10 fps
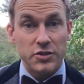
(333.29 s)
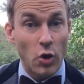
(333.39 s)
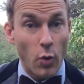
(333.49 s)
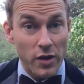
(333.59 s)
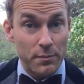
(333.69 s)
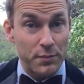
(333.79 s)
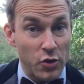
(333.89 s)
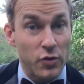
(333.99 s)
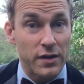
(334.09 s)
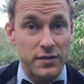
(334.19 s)
So while the
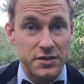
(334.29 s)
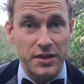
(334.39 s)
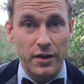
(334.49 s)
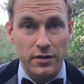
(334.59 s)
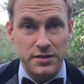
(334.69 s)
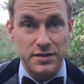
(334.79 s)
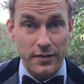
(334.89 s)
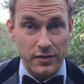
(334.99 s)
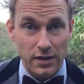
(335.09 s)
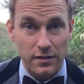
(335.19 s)
beauty of the Sierras is
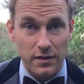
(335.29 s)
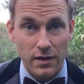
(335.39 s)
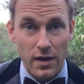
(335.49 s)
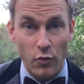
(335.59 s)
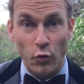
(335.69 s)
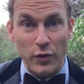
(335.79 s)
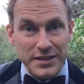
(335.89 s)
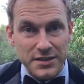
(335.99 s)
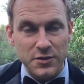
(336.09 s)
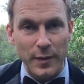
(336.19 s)
evident, the
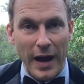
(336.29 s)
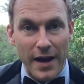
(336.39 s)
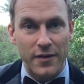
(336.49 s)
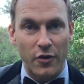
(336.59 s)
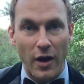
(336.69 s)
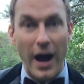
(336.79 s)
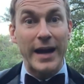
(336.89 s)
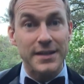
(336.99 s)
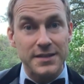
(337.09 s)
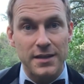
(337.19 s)
reasons behind their
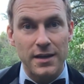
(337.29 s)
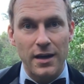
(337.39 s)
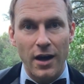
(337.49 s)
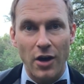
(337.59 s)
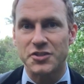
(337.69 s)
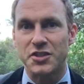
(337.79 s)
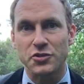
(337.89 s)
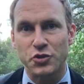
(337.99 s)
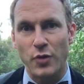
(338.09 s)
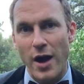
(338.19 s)
height are still
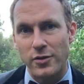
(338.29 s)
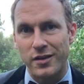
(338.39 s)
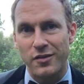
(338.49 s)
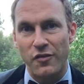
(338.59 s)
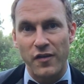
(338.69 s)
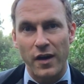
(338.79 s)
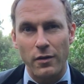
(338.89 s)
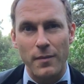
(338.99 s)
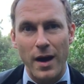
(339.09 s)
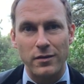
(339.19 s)
shrouded in a fair
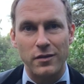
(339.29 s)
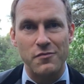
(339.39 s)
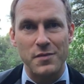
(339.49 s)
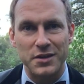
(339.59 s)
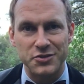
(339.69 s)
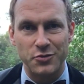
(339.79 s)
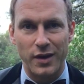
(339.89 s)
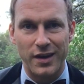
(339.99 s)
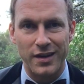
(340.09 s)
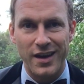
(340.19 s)
amount of
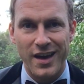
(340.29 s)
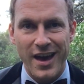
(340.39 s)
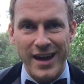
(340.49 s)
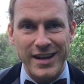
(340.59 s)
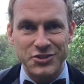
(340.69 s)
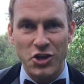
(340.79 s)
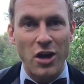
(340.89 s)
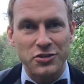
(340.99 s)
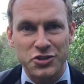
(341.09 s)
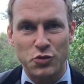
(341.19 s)
mystery. And as
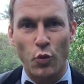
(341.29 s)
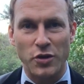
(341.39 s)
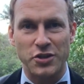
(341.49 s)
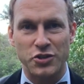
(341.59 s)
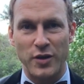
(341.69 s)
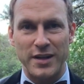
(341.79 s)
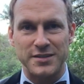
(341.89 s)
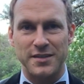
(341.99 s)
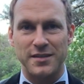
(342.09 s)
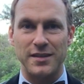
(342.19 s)
geologists work to
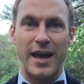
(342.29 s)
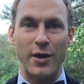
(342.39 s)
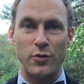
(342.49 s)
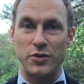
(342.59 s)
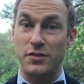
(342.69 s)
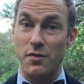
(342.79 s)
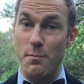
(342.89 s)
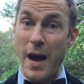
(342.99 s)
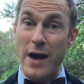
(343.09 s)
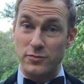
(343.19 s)
translate the language of the
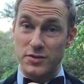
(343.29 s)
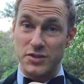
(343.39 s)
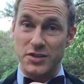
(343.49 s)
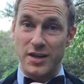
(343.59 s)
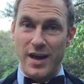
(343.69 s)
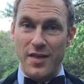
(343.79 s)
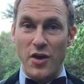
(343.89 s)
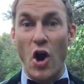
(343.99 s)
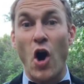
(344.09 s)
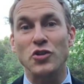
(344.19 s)
mountains,
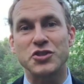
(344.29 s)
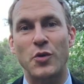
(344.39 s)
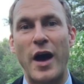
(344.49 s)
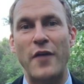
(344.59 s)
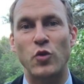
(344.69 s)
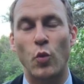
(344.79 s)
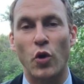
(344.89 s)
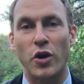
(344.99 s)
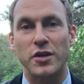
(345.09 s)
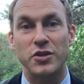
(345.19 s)
they also have to
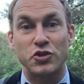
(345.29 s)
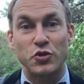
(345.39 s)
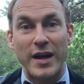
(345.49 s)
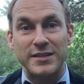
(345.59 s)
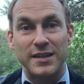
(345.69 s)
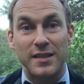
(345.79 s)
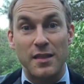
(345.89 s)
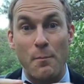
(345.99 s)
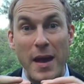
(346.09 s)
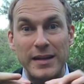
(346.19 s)
work to translate
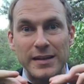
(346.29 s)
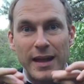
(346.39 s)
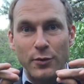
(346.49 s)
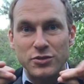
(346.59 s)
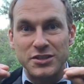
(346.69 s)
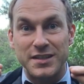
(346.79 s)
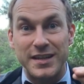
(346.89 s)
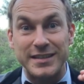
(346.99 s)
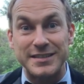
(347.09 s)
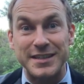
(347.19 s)
the many languages that
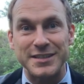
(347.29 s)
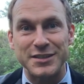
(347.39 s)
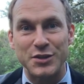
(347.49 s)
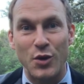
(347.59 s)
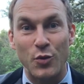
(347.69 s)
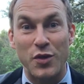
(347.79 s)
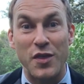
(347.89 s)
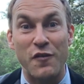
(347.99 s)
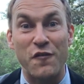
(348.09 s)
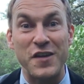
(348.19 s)
exist
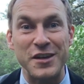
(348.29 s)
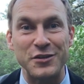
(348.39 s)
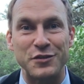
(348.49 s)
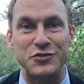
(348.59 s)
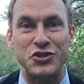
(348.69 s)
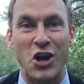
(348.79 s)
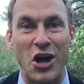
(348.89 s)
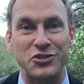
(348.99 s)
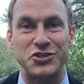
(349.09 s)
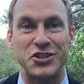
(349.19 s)
within the field of
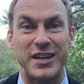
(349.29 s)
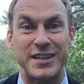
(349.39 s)
geology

•••••

__Exercise__. Every record must be transcribed faithfully, with no picture carried over.

__Solution to the exercise__.
10 fps
(333.29 s)
(333.39 s)
(333.49 s)
(333.59 s)
(333.69 s)
(333.79 s)
(333.89 s)
(333.99 s)
(334.09 s)
(334.19 s)
So while the
(334.29 s)
(334.39 s)
(334.49 s)
(334.59 s)
(334.69 s)
(334.79 s)
(334.89 s)
(334.99 s)
(335.09 s)
(335.19 s)
beauty of the Sierras is
(335.29 s)
(335.39 s)
(335.49 s)
(335.59 s)
(335.69 s)
(335.79 s)
(335.89 s)
(335.99 s)
(336.09 s)
(336.19 s)
evident, the
(336.29 s)
(336.39 s)
(336.49 s)
(336.59 s)
(336.69 s)
(336.79 s)
(336.89 s)
(336.99 s)
(337.09 s)
(337.19 s)
reasons behind their
(337.29 s)
(337.39 s)
(337.49 s)
(337.59 s)
(337.69 s)
(337.79 s)
(337.89 s)
(337.99 s)
(338.09 s)
(338.19 s)
height are still
(338.29 s)
(338.39 s)
(338.49 s)
(338.59 s)
(338.69 s)
(338.79 s)
(338.89 s)
(338.99 s)
(339.09 s)
(339.19 s)
shrouded in a fair
(339.29 s)
(339.39 s)
(339.49 s)
(339.59 s)
(339.69 s)
(339.79 s)
(339.89 s)
(339.99 s)
(340.09 s)
(340.19 s)
amount of
(340.29 s)
(340.39 s)
(340.49 s)
(340.59 s)
(340.69 s)
(340.79 s)
(340.89 s)
(340.99 s)
(341.09 s)
(341.19 s)
mystery. And as
(341.29 s)
(341.39 s)
(341.49 s)
(341.59 s)
(341.69 s)
(341.79 s)
(341.89 s)
(341.99 s)
(342.09 s)
(342.19 s)
geologists work to
(342.29 s)
(342.39 s)
(342.49 s)
(342.59 s)
(342.69 s)
(342.79 s)
(342.89 s)
(342.99 s)
(343.09 s)
(343.19 s)
translate the language of the
(343.29 s)
(343.39 s)
(343.49 s)
(343.59 s)
(343.69 s)
(343.79 s)
(343.89 s)
(343.99 s)
(344.09 s)
(344.19 s)
mountains,
(344.29 s)
(344.39 s)
(344.49 s)
(344.59 s)
(344.69 s)
(344.79 s)
(344.89 s)
(344.99 s)
(345.09 s)
(345.19 s)
they also have to
(345.29 s)
(345.39 s)
(345.49 s)
(345.59 s)
(345.69 s)
(345.79 s)
(345.89 s)
(345.99 s)
(346.09 s)
(346.19 s)
work to translate
(346.29 s)
(346.39 s)
(346.49 s)
(346.59 s)
(346.69 s)
(346.79 s)
(346.89 s)
(346.99 s)
(347.09 s)
(347.19 s)
the many languages that
(347.29 s)
(347.39 s)
(347.49 s)
(347.59 s)
(347.69 s)
(347.79 s)
(347.89 s)
(347.99 s)
(348.09 s)
(348.19 s)
exist
(348.29 s)
(348.39 s)
(348.49 s)
(348.59 s)
(348.69 s)
(348.79 s)
(348.89 s)
(348.99 s)
(349.09 s)
(349.19 s)
within the field of
(349.29 s)
(349.39 s)
geology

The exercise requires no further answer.